In the years leading up to deploying Optima Predict, Guilford County EMS faced the challenges of ensuring they had the necessary staff to meet system demand and deploying staff to optimal locations throughout the county.
In January 2012, Guilford County EMS increased the number of fire station posting locations from four to seven. The county’s EMS units were also covering seven EMS-only bases, for a total of 14 locations that required deployment assignments.
The agency’s annual employee satisfaction survey revealed that employees were unhappy with continuous re-assignment to cover the 14 locations. Consistently low scores on the survey indicated the situation was causing significant dissatisfaction among EMS field personnel.
Guilford County EMS needed to find a way to reduce unit moves while maintaining the system’s response time performance. The agency reasoned that a reduction in vehicle moves could result in fewer staffing challenges, but wanted to assess the impact on performance before they implemented the change.
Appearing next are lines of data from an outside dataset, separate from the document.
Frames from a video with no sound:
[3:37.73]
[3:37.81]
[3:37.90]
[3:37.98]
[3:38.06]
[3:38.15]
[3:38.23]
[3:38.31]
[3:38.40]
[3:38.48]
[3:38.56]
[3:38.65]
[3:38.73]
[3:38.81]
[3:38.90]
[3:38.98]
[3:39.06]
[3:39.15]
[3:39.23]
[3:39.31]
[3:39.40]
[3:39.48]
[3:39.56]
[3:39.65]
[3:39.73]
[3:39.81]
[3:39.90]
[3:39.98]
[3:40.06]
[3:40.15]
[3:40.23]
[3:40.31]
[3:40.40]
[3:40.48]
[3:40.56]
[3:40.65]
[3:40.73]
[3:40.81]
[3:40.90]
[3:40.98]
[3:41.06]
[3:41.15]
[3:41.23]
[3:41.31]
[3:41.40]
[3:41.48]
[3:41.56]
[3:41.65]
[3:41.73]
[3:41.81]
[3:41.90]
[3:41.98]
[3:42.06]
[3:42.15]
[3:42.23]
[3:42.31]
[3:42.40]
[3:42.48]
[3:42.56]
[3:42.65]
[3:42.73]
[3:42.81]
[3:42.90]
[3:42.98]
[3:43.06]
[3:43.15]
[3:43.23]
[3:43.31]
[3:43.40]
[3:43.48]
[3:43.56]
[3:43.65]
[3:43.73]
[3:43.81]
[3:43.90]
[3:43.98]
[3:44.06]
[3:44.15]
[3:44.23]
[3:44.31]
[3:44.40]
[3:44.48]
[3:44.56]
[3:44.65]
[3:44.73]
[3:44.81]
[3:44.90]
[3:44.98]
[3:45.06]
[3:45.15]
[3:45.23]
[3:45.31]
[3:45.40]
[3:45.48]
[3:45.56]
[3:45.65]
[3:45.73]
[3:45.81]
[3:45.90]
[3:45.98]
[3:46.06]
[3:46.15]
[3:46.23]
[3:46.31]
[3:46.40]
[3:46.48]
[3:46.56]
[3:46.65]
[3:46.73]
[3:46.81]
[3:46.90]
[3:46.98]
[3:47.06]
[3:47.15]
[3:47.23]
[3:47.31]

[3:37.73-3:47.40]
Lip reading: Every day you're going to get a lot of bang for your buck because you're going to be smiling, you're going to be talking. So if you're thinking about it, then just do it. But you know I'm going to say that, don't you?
Guilford County EMS chose to use Optima Predict to analyse current performance and determine the most effective deployment strategy. Critical analysis focused on the concept of decreasing deployment moves by using a smaller number of fixed station locations rather than a more aggressive deployment model. The agency reasoned that a reduction in vehicle moves and re-assignments could result in a more satisfied workforce.
The Optima Predict analysis, based on the discrete event simulation model, revealed that travel times remained effectively consistent with the new model, resulting in no substantive decrease in system performance. In addition to locations, the agency was able to use Optima Predict to evaluate and test the optimal times for scheduled shifts based on the new deployment model.
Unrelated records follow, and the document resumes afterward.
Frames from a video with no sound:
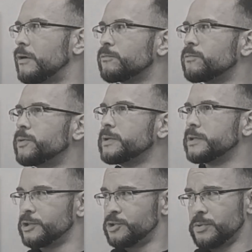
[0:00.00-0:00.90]
I
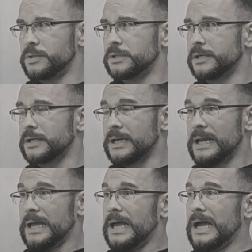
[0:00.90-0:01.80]
really enjoyed like
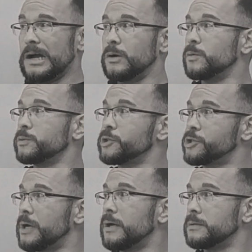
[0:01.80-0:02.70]
how it was
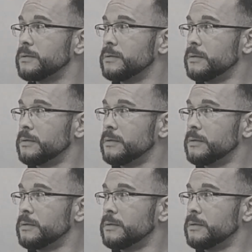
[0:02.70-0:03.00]
shot.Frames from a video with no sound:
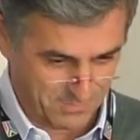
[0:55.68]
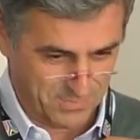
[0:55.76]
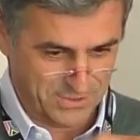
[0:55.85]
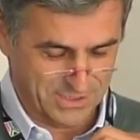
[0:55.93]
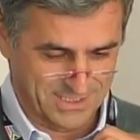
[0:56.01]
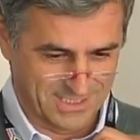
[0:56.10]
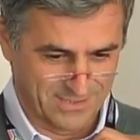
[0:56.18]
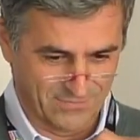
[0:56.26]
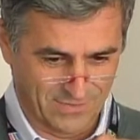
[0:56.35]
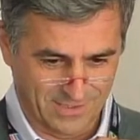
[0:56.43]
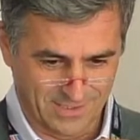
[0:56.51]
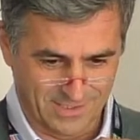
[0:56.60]
just see if
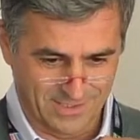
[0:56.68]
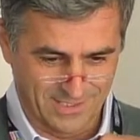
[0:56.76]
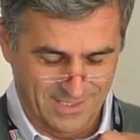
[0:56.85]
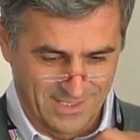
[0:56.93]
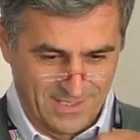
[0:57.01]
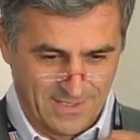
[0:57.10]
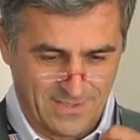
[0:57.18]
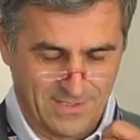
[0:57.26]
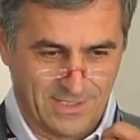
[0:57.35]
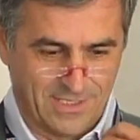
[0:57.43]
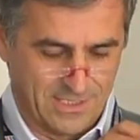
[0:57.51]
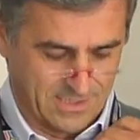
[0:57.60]
I can
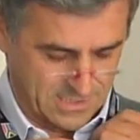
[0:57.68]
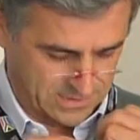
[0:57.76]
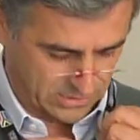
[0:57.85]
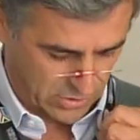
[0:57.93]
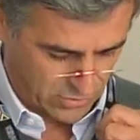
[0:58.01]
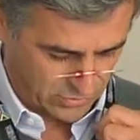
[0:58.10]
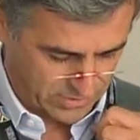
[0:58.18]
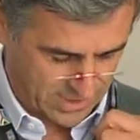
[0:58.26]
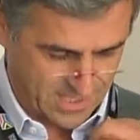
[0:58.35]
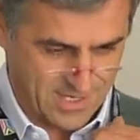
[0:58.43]
get this closer.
Guilford County EMS decided to measure performance with and without the additional posts to determine the impact. The agency used Optima Predict’s Post Plan Builder to evaluate and prioritise the ten most effective posts for each of four periods in a day.
The team also used a unit hour utilisation of .55 and a travel time of eight minutes for all responses. Based on running the scenarios in Optima Predict, as outlined in the following table, the agency determined they could reduce the number of posting locations from seven to five. Since 2013, the agency has needed to add only one base to their posting plan.
Scenario and Plan Change Results
Before Running Optima Predict Scenario
After Revising the Posting Plan
|Seven fire station posting locations and seven bases||Five fire station posting locations and seven bases.|
|Travel time targets for Delta and Echo responses of eight minutes.||Travel time targets for Delta and Echo responses of eight minutes.|
|85% confidence interval with 85% compliance to Bravo calls in 14m:59s|
|90% compliance to Charlie calls in 12m:59s|
|90% compliance to Delta in 10m:59s|
|90% compliance to Echo in 8m:59s|
Additional Benefits and Opportunities
In addition to reducing the number of posting locations and improving employee satisfaction, Guilford County EMS experienced other positive results from using Optima Predict. For instance, the agency noted a reduction in vehicle mileage and fuel consumption, which resulted in lower operating costs.
Guilford County EMS uses Optima Predict to evaluate a broad range of both tactical and strategic system decisions, from finding ways to decrease deployment moves while maintaining system performance to analysing the effectiveness of new station locations.
Using Optima Predict helps Guilford County EMS evaluate the impact of changes to their practices and plans. The agency can test ideas and concepts in a virtual environment and thoroughly evaluate them prior to implementation.
Ultimately, using Optima Predict helped Guilford County EMS reduce posting locations and vehicle moves, leading to more satisfied employees. At the same time Predict afforded many additional opportunities to forecast the impact of diverse changes across the organisation, which allowed them to make informed decisions and prevent potentially costly capital investment errors.